1. Stonehenge – Monday 10th September

      Drawing by the chain link fence

      The rain has returned. Well it did this morning on and off, but the weather forecast suggested sunny, cloudy spells this afternoon so we’ve driven up to Stonehenge and set up, and of course there are the first spots of rain…The sky is full of grey blowsy clouds, but will they empty their load on us, or just tease? We will persevere.

      Mark is sitting by the chain link fence being serenaded by a gaggle of German tourists on the roadside who obviously aren’t about to part with the entrance fee. They photograph and chat before heading back to the car park.

      It isn’t too hectic up here, though a large coach party has just arrived. A usual mix of visitors from the countries of South East Asia and Northern Europe, but a distinct absence of school age visitors. I guess they’re all back at school. I’m assuming there will be school parties visiting throughout the year, but we have yet to find out.

      The stones are quite flat today, no dramatic illumination since the sun is firmly blocked out. It’s funny how some days they look entirely spectacular and majestic, magical even, and others, like today, they look almost inconsequential.

      A helicopter flies overhead and into the cloud. It’s actually warm today, windy (surprise, surprise) but not cold. So far the rain is holding off.

      The free view

      As Mark’s drawing emerges, people stop to look. They’re listening to their audio guides but looking at Mark’s drawing rather than at the stones. I wonder how much he could charge to let people watch him draw? Would individual people pay for that? I reckon people stand and watch him drawing for longer than most people stand in front of a finished picture in a gallery. People walk round exhibitions remarkably quickly. Perhaps they’ll sit watching a video installation for longer. Maybe this is what compares. He is a type of moving image installation. And yes, it could be compared to a performance, but Mark will always contend that when he does his large-scale live drawings in galleries and museums, it isn’t himself he’s drawing attention to, it’s the point of his pen. And so it is here, except he’s doing this for his own purposes and not as a commissioned piece.

      It’s getting so dark peoples’ automatic cameras are employing the flash mechanism. Sparks of bright light puncture the gloom.

      Through the chain link fence

       

      I walk outside of the monument field and on to the road side of the chain link fence to get the non-paying tourists’ view of the artist at work.
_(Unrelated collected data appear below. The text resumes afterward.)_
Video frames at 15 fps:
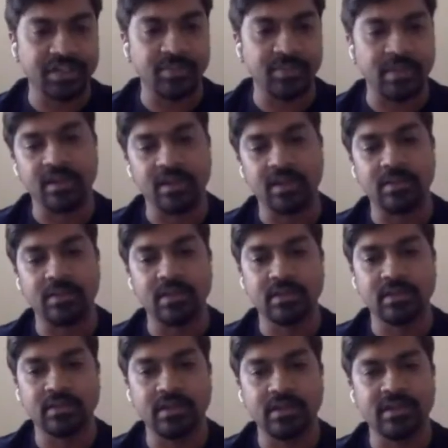gdpr enable
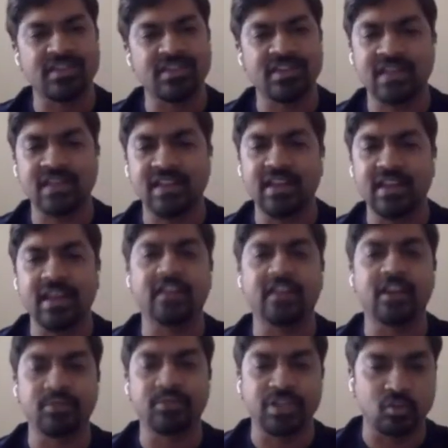it's just like the
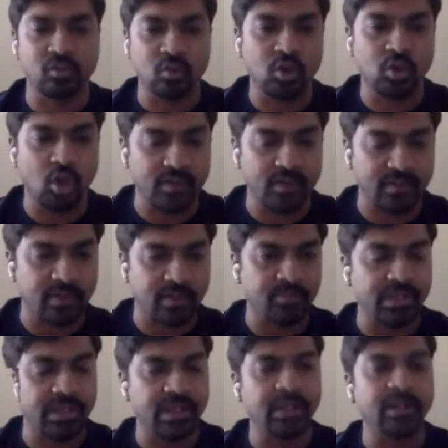encryption zone
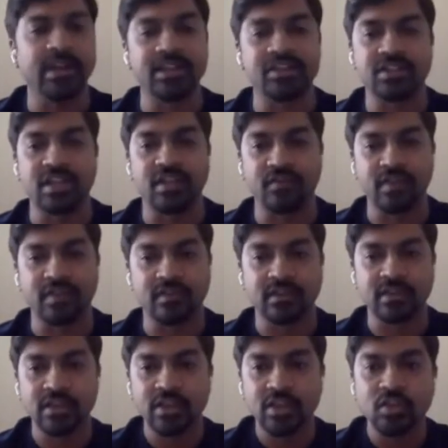concept in hdfs
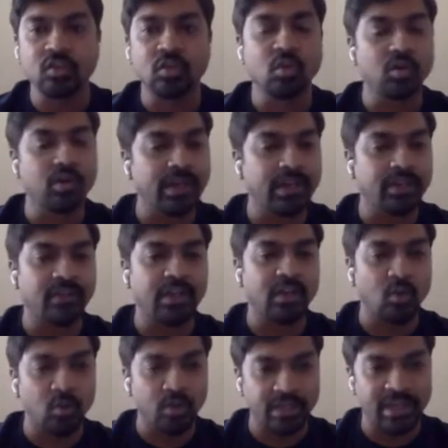so it will
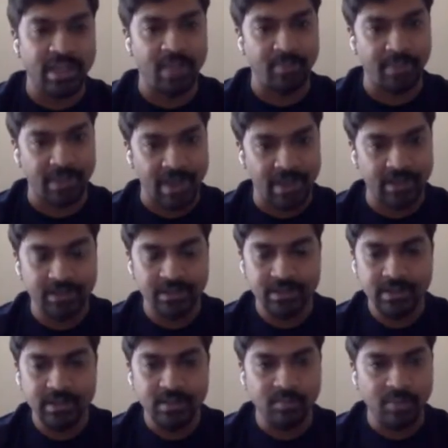only happen at
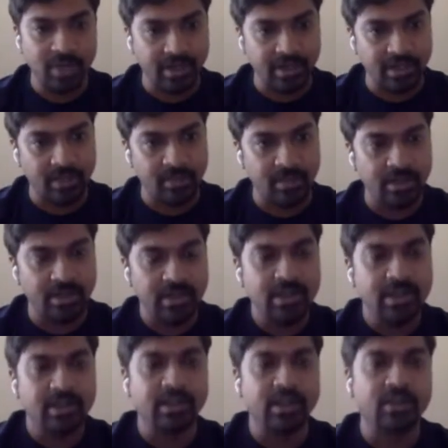bucket level
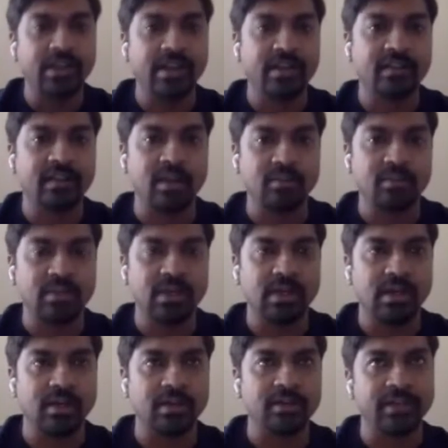now, there is some
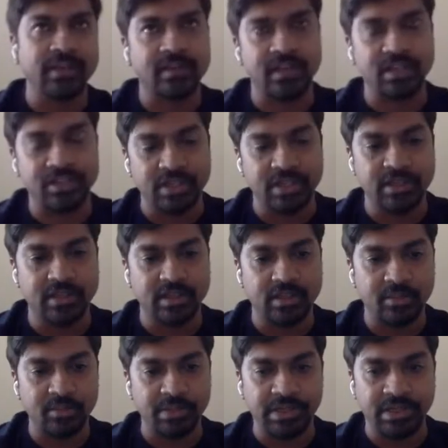uh, discussion in the
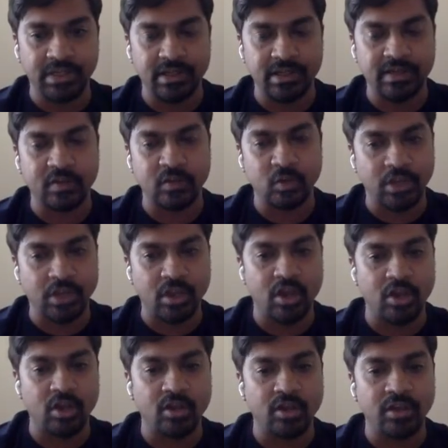community that's going
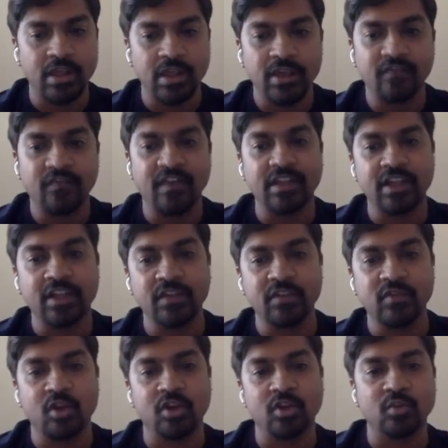on on whether we
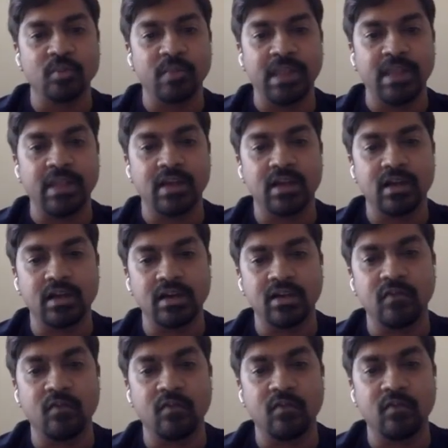want to make
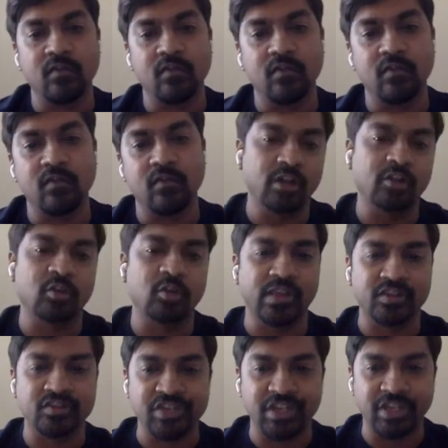a volume also
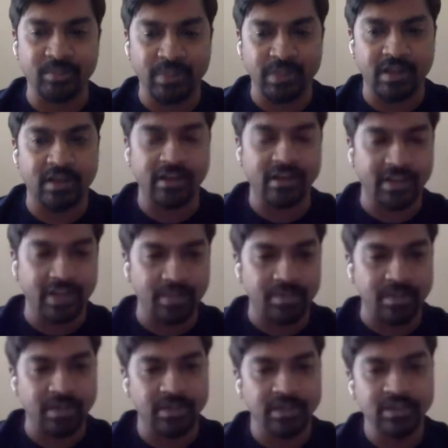as GDPR
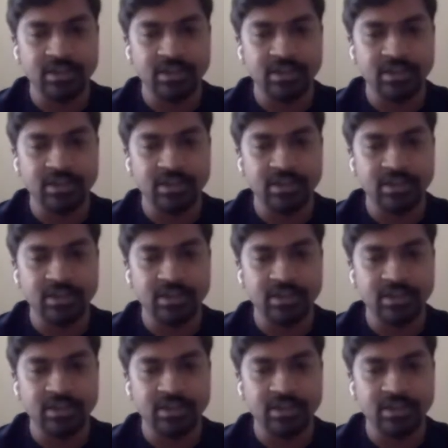enabled.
Immediately I’m stopped by a German man who asks me if I know the way in. I point him to the entrance and say you have to pay. He says, “No. No. Not to go in. I just want to walk around the outside.” I tell him for that, you have to pay. He tells me, “No, no. This is terrible!” Then another chap, English in a shirt and tie, asks me, “How do you get in without climbing the fence?” I point him to the entrance. The German man tells him, “You have to pay!” He says, “That’s no good. I only want a picture!” And he walks along the fence to find a good spot. The German man looks at me and shakes his head. “Terrible.” He says.

      A green soft-top army truck drives past repeatedly hooting.